Billet : Dix ans déjà

Par Alain Kaminski

Ma vieille maman me dit que plus on vieillit et plus le temps passe vite. Personnellement je n’ai trouvé aucune preuve scientifique ni entendu parler d’une quelconque étude attestant du bien-fondé de ce nouveau calcul du temps, de cette nouvelle horloge biologique, mais cela ne m’empêche pas de lui demander chaque week-end : « Alors, maman, quoi de neuf, qu’est-ce que tu me racontes de nouveau ? » Elle me répond toujours que chez elle il n’y a rien de neuf, il n’y a que du vieux.
C’est vrai que dans un peu plus d’un an, elle aura cent ans ! Pas toute jeune assurément.
Alors chaque samedi ou chaque dimanche, chez elle avec mon frère, sur son canapé qui lui aussi n’est pas tout jeune, on refait le monde.
On parle parfois de mon père qui nous a quittés il y a dix ans. Un homme extraordinaire qui n’avait pas d’ennemis, qui parlait à tout le monde, en français avec un accent polonais, en polonais avec un accent yiddish et en yiddish avec un accent qui venait de je ne sais où, bref, il avait toujours cette pointe d’accent, un petit complexe qu’il ressentait me semble-t-il, mais il me manque si cruellement.
Il était tellement épris de la langue de Molière qu’il eût tant aimé la maîtriser. Presque jusqu’à imiter celles et ceux dont la faconde et la rhétorique l’impressionnaient tant. Il alla jusqu’à s’acheter des dictionnaires de synonymes et de citations desquels ils retenaient des formules qu’il plaçait toujours au mauvais endroit et au mauvais moment mais cela ne faisait que renforcer la chaleur d’amitié que ses amis et voisins lui marquèrent au cours des conversations. Il était parfois complexé et effrayé d’avoir écorché certains mots si bien que souvent à la maison, de retour chez lui après son dîner mensuel des anciens déportés, il lançait à ma mère : « Dis-moi Régine, est-ce que quand jé parle le français, on voit qué j’y suis pas né en France ? ».

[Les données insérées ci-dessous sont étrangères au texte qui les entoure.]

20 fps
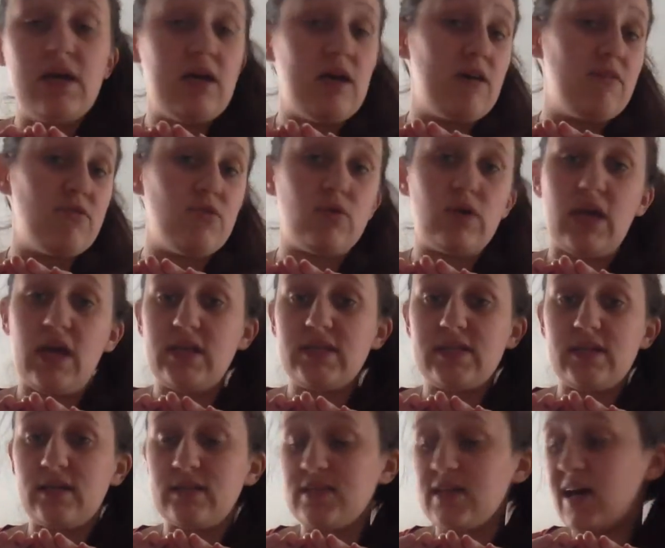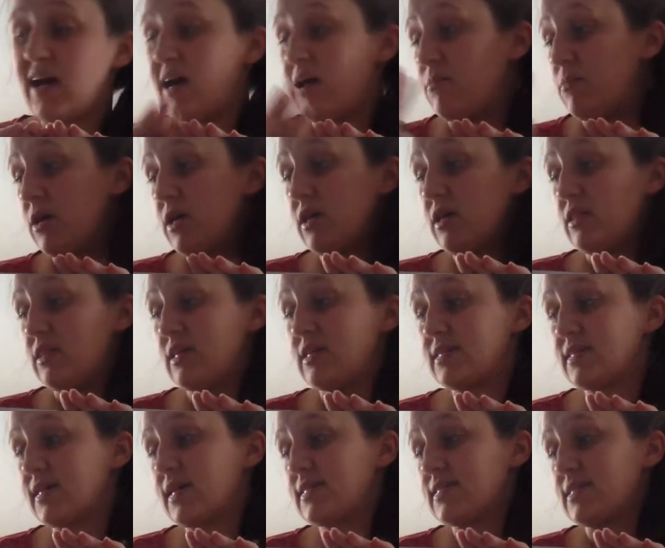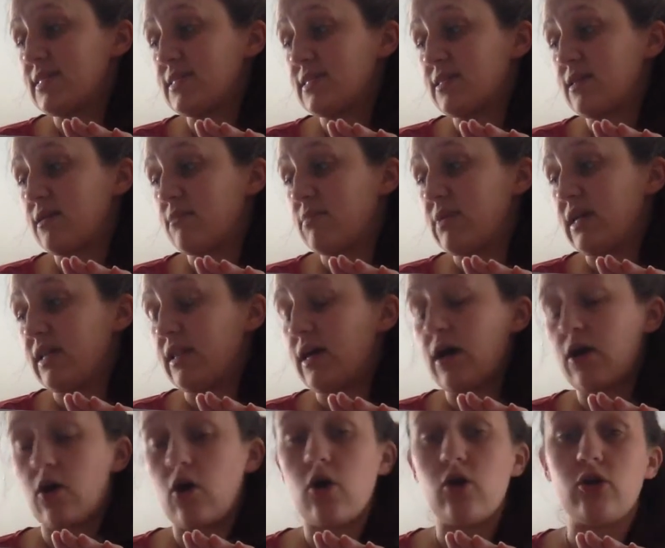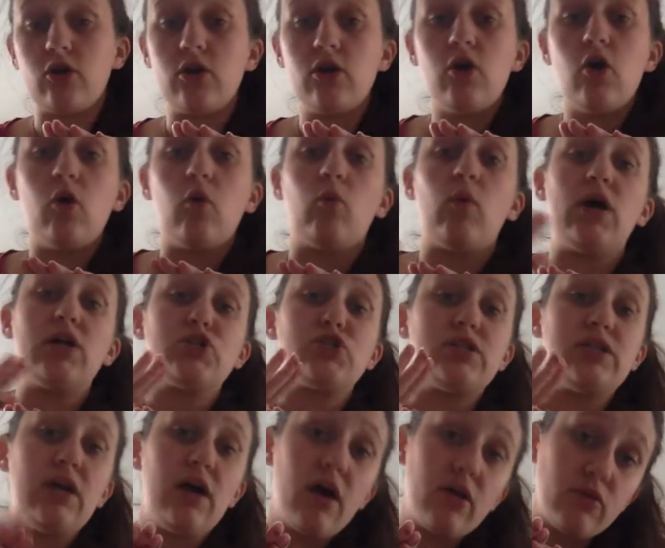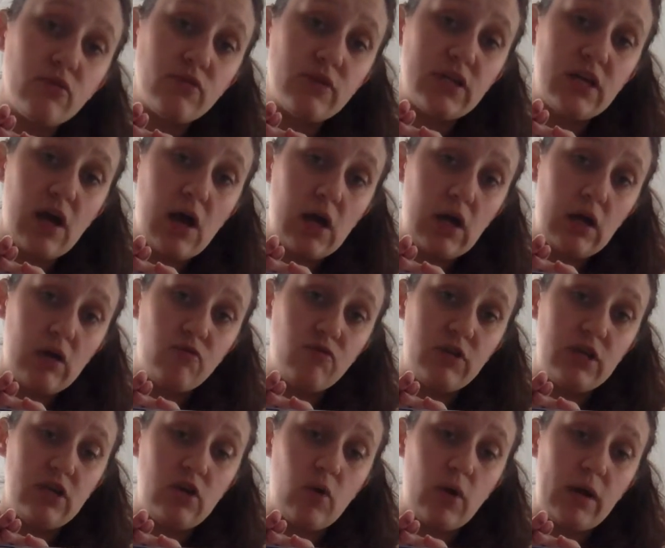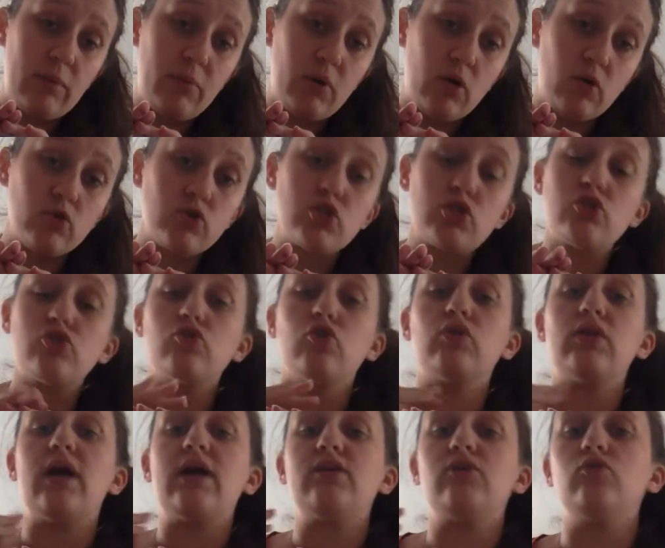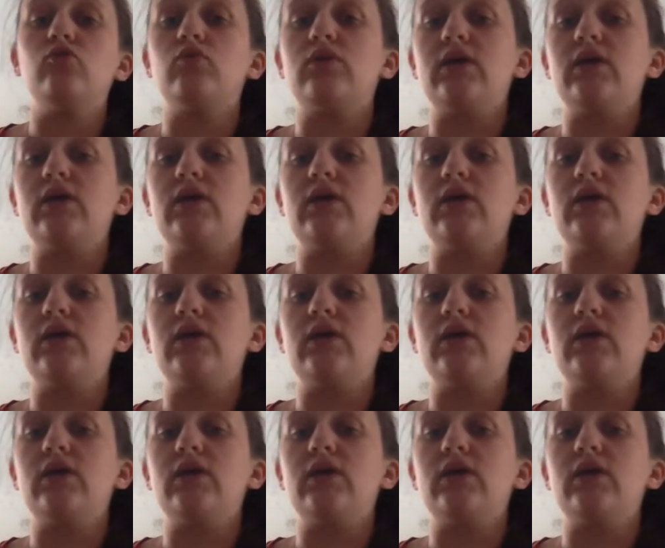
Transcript: If you can't tell time, this lesson is going to be a lot harder. Watch the other video I post so that you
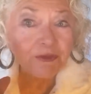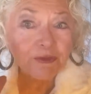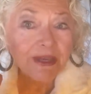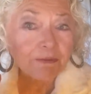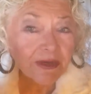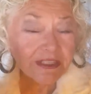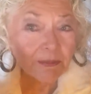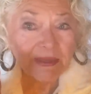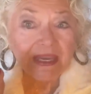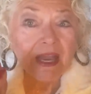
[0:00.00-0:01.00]
you that
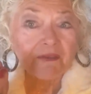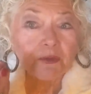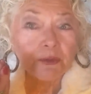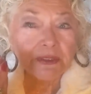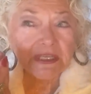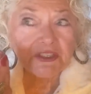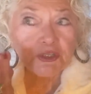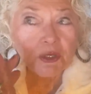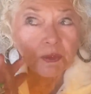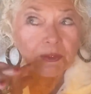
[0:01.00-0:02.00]
recipe. I've already
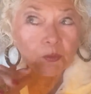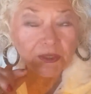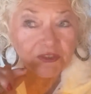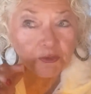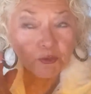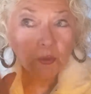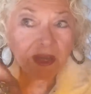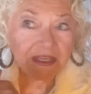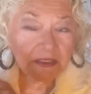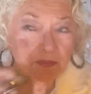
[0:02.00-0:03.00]
shown it once or
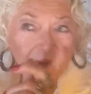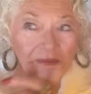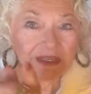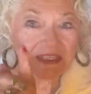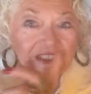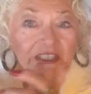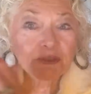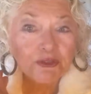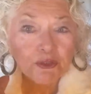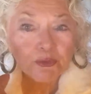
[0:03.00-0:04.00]
twice, probably a year
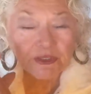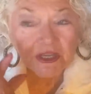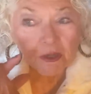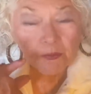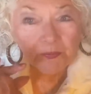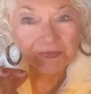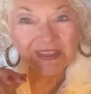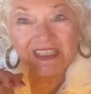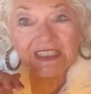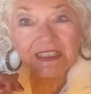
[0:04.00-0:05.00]
or two ago,
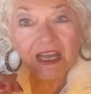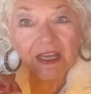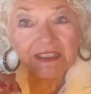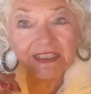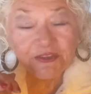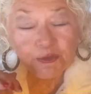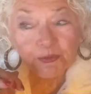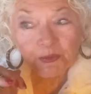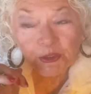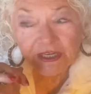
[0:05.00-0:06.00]
did it on Easter
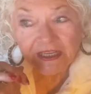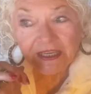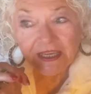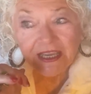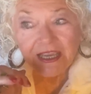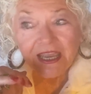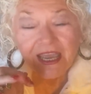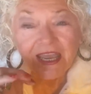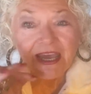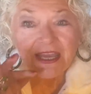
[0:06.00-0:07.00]
morning.
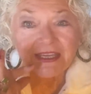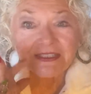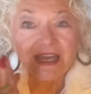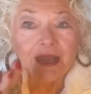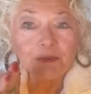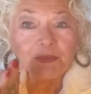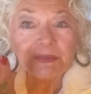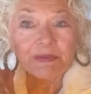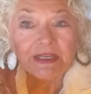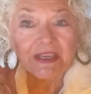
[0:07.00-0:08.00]
And I will be
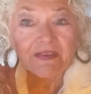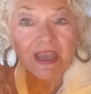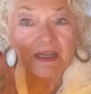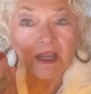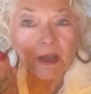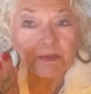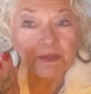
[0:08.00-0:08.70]
bringing that up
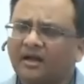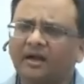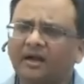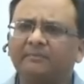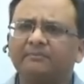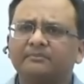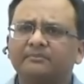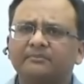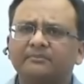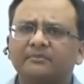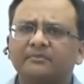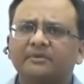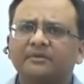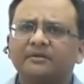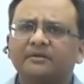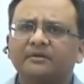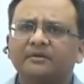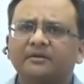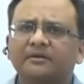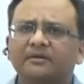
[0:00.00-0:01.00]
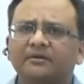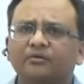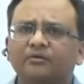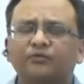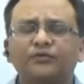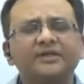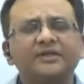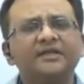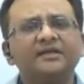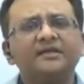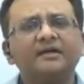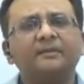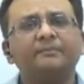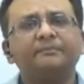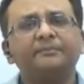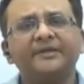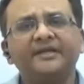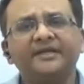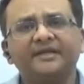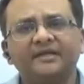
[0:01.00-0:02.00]
come within a
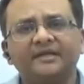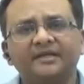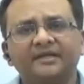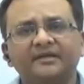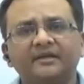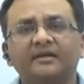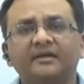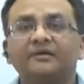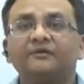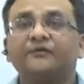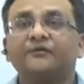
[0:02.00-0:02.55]
period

A force d’entendre tous les mois la même question, elle finit par lui répondre : « Et même quand tu dis rien ! » ! Pas sympa quand même. Mais moi je préférais l’entendre parler avec ce petit accent que j’utilise chaque jour depuis dix ans à un moment ou à un autre dans la journée pour dire tel ou tel mot, c’est mon rituel et ainsi, ils sont toujours présents tous les deux, lui et son accent. Il est toujours là avec sa façon de penser, de me conseiller, de me guider, de surveiller sa petite tribu, enfants et petits-enfants.
Le jour de ses 90 ans, il me disait qu’il en avait 25 ans et « 65 années d’heures supplémentaires », c’était son arithmétique depuis son retour des camps.

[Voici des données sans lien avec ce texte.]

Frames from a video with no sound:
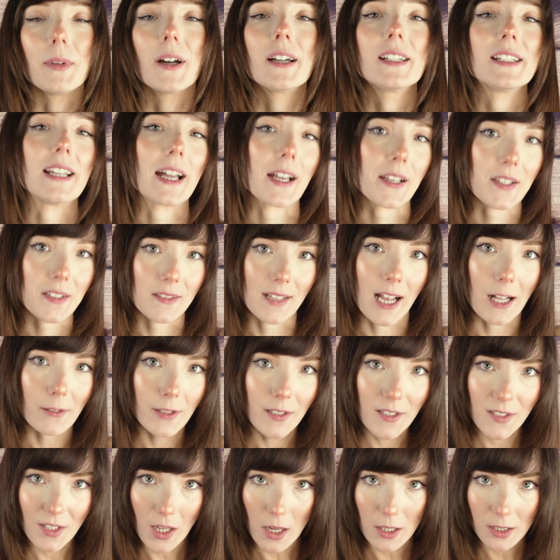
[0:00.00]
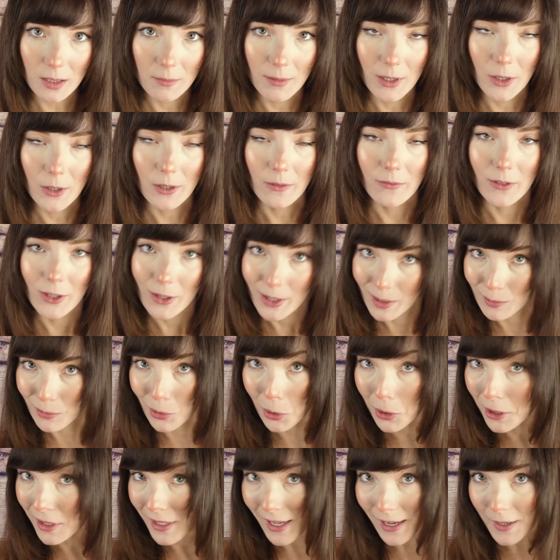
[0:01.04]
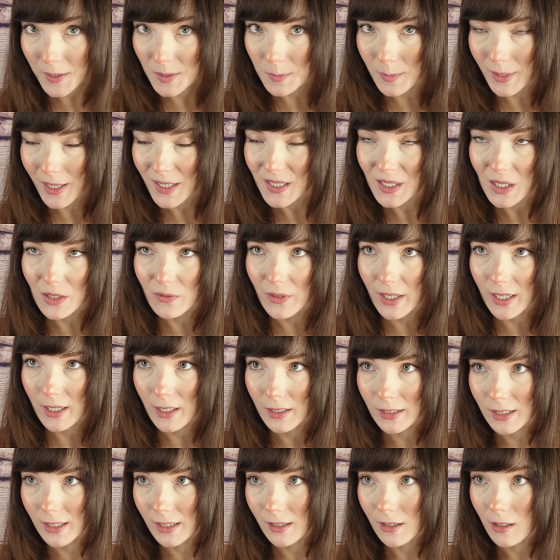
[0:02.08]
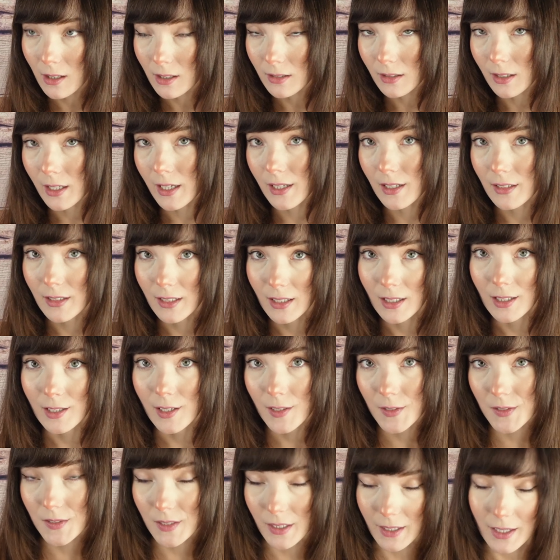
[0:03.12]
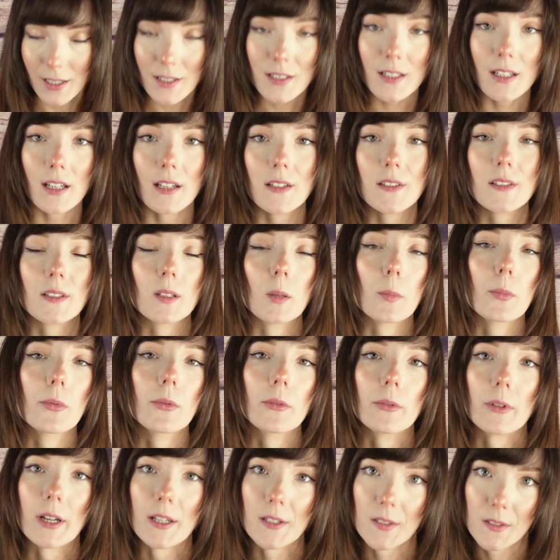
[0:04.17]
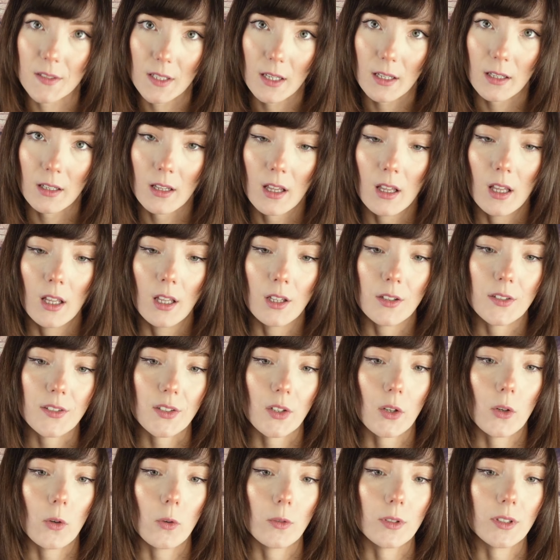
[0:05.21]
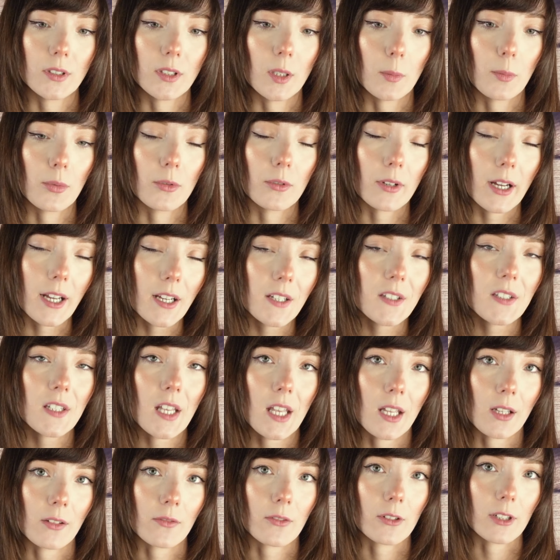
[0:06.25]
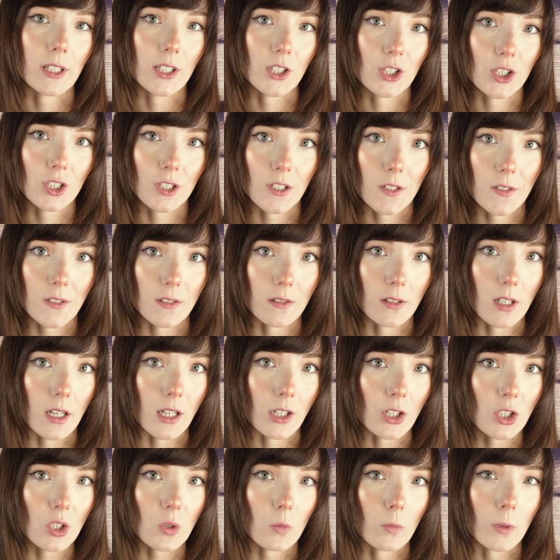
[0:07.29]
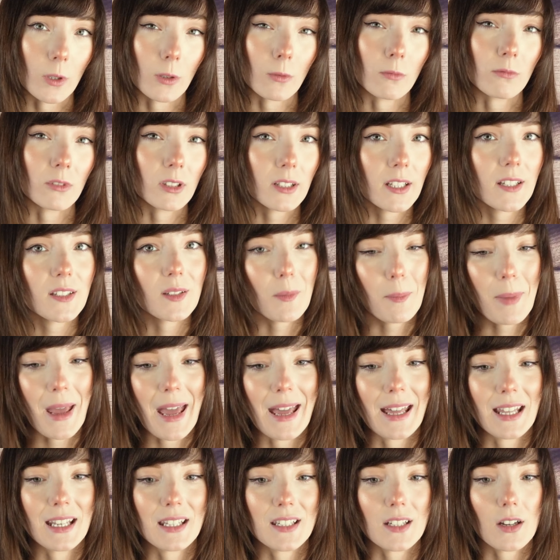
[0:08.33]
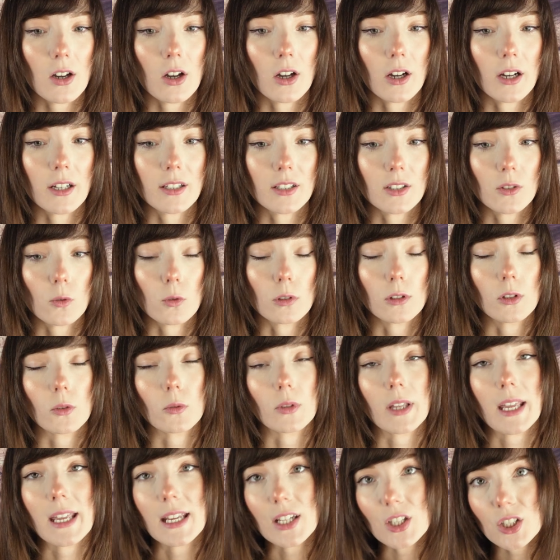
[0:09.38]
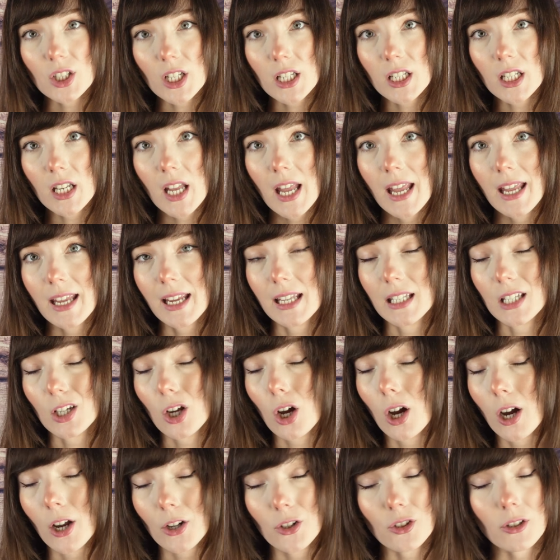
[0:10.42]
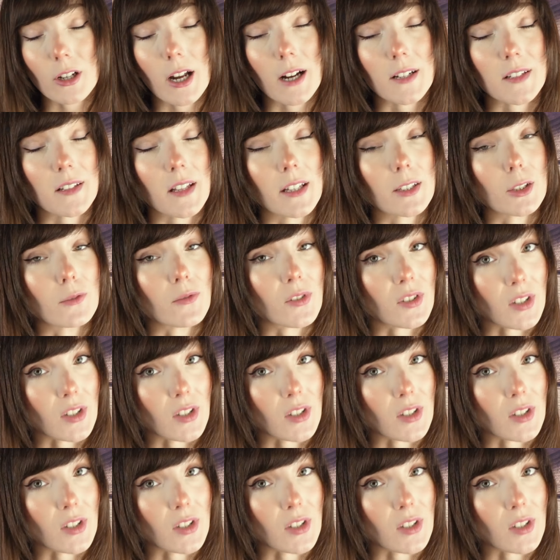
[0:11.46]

But yes, now let's talk about a very important aspect of any online dating site. It's the pricing. So the pricing for It's Just Lunch will really depend depend on your location and the contract that you've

Il me quittait quelques mois plus tard, laissant ma vieille maman veuve mais entourée de ses deux fils, de ses quatre petits-enfants et leur conjoint, de ses dix arrière-petits-enfants, un petit clan qui la surveille comme le lait sur le feu en cette veille de Hanouca où aucun ne sera absent, en cette période d’hiver où les nuits tombent dans la journée, en ces moments où nos cœurs se rapprocheront plus que jamais en même temps que nos mains.
Je penserai bien entendu à mon père, à son petit accent qui m’imprégnera en la forme accoutumée, à lui qui est entré, il y a dix ans déjà, dans le panthéon de mon cœur et de mon esprit.